String formatting in a list comprehension

Question

I am working on a web scraper, but I have stumbled across this weird behavior when using a string placeholder in a list comprehension (here is a snippet of my code from Pycharm):

# -*- coding: utf-8 -*-
from arms_transfers.items import ArmsTransferItem
import itertools
import pycountry
import scrapy
import urllib3


class UnrocaSpider(scrapy.Spider):
    name = 'unroca'
    allowed_domains = ['unroca.org']

    country_names = [country.official_name if hasattr(country, 'official_name')
                     else country.name for country in list(pycountry.countries)]
    country_names = [name.lower().replace(' ', '-') for name in country_names]
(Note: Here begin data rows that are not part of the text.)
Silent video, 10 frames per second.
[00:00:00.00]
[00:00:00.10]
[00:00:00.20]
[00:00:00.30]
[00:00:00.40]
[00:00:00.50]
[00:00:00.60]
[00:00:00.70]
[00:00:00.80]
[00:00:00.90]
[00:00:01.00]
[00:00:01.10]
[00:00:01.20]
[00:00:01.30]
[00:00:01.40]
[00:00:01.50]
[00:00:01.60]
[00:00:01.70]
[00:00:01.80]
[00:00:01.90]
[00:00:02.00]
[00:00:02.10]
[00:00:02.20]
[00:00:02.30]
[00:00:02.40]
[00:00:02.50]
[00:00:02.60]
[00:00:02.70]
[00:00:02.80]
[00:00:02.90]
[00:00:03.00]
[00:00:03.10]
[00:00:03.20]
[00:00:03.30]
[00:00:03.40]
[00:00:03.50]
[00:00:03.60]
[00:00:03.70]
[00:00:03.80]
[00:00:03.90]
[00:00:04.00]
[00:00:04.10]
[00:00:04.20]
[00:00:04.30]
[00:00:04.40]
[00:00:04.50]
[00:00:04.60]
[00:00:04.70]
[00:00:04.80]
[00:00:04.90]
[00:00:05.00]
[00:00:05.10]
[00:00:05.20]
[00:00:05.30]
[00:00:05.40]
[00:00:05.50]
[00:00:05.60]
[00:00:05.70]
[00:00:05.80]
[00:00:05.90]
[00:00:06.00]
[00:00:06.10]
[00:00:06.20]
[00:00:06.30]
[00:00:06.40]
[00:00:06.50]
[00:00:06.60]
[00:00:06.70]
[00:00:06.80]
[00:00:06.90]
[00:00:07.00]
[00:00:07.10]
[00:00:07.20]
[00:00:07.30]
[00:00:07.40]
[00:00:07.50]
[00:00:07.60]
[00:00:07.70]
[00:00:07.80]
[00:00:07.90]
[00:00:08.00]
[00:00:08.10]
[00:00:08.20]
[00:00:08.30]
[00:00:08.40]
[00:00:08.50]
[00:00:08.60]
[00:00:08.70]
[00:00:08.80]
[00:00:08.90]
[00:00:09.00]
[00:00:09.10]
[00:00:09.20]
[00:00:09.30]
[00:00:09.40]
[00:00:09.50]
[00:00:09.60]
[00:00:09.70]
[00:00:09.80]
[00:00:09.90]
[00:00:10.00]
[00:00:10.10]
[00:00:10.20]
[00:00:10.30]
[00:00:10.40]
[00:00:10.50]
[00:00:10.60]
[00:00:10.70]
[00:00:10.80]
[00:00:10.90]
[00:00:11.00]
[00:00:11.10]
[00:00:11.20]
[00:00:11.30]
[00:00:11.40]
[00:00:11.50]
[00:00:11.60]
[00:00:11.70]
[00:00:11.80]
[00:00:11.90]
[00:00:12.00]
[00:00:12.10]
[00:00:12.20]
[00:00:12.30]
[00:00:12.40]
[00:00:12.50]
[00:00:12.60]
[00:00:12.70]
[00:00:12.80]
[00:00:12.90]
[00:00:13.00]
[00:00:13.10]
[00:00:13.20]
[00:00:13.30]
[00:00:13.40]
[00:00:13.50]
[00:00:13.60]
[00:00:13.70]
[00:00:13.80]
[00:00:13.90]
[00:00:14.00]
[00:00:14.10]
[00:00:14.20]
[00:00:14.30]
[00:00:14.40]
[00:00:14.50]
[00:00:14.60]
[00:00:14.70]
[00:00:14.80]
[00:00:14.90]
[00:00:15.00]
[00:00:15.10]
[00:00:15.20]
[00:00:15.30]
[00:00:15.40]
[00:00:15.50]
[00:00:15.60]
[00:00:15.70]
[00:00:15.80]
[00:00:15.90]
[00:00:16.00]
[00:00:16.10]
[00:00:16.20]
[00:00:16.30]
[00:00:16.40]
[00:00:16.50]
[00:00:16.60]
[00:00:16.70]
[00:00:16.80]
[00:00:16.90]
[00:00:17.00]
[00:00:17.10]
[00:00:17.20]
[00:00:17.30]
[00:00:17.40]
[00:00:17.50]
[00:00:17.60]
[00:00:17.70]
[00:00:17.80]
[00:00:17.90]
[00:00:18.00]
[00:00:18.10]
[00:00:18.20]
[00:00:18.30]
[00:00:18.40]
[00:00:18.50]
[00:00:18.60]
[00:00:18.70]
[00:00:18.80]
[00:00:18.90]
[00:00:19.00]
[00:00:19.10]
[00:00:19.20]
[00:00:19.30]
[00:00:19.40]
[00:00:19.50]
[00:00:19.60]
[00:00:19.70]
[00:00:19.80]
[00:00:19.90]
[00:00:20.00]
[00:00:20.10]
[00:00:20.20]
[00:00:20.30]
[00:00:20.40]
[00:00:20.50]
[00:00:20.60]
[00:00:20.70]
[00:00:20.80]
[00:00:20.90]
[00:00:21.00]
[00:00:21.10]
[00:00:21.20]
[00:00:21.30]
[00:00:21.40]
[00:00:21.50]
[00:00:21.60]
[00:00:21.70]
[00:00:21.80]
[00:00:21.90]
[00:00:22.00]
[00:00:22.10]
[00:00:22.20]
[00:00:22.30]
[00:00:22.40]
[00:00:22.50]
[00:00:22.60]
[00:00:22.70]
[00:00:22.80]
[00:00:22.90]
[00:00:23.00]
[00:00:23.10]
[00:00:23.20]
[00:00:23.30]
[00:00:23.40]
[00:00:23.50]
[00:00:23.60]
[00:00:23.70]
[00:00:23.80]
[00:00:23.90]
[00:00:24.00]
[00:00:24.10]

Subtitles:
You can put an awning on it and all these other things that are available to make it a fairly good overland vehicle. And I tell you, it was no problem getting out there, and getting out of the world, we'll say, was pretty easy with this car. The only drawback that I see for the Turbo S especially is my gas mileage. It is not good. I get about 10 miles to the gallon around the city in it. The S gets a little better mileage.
    base_url = 'https://www.unroca.org/{}/report/{}/'
    url_param_tuples = list(itertools.product(country_names, range(2010, 2017)))
    start_urls = [base_url.format(param_tuple[0], param_tuple[1]) for param_tuple in url_param_tuples]

Here is the error:

Traceback (most recent call last):
  File "anaconda3/envs/scraper/bin/scrapy", line 11, in <module>
    sys.exit(execute())
  File "anaconda3/envs/scraper/lib/python3.6/site-packages/scrapy/cmdline.py", line 148, in execute
    cmd.crawler_process = CrawlerProcess(settings)
  File "anaconda3/envs/scraper/lib/python3.6/site-packages/scrapy/crawler.py", line 243, in __init__
    super(CrawlerProcess, self).__init__(settings)
  File "anaconda3/envs/scraper/lib/python3.6/site-packages/scrapy/crawler.py", line 134, in __init__
    self.spider_loader = _get_spider_loader(settings)
  File "/anaconda3/envs/scraper/lib/python3.6/site-packages/scrapy/crawler.py", line 330, in _get_spider_loader
    return loader_cls.from_settings(settings.frozencopy())
  File "anaconda3/envs/scraper/lib/python3.6/site-packages/scrapy/spiderloader.py", line 61, in from_settings
    return cls(settings)
  File "anaconda3/envs/scraper/lib/python3.6/site-packages/scrapy/spiderloader.py", line 25, in __init__
    self._load_all_spiders()
  File "anaconda3/envs/scraper/lib/python3.6/site-packages/scrapy/spiderloader.py", line 47, in _load_all_spiders
    for module in walk_modules(name):
  File "anaconda3/envs/scraper/lib/python3.6/site-packages/scrapy/utils/misc.py", line 71, in walk_modules
    submod = import_module(fullpath)
  File "anaconda3/envs/scraper/lib/python3.6/importlib/__init__.py", line 126, in import_module
    return _bootstrap._gcd_import(name[level:], package, level)
  File "<frozen importlib._bootstrap>", line 994, in _gcd_import
  File "<frozen importlib._bootstrap>", line 971, in _find_and_load
  File "<frozen importlib._bootstrap>", line 955, in _find_and_load_unlocked
  File "<frozen importlib._bootstrap>", line 665, in _load_unlocked
  File "<frozen importlib._bootstrap_external>", line 678, in exec_module
  File "<frozen importlib._bootstrap>", line 219, in _call_with_frames_removed
  File "Programming/my_projects/web-scrapers/arms_transfers/arms_transfers/spiders/unroca.py", line 9, in <module>
    class UnrocaSpider(scrapy.Spider):
  File "Programming/my_projects/web-scrapers/arms_transfers/arms_transfers/spiders/unroca.py", line 19, in UnrocaSpider
    start_urls = [base_url.format(param_tuple[0], param_tuple[1]) for param_tuple in url_param_tuples]
  File "Programming/my_projects/web-scrapers/arms_transfers/arms_transfers/spiders/unroca.py", line 19, in <listcomp>
    start_urls = [base_url.format(param_tuple[0], param_tuple[1]) for param_tuple in url_param_tuples]
NameError: name 'base_url' is not defined

Weirdly though, when I run this in Jupyter notebook:

import pycountry
import itertools

country_names = [country.official_name if hasattr(country, 'official_name')
                     else country.name for country in list(pycountry.countries)]
country_names = [name.lower().replace(' ', '-') for name in country_names]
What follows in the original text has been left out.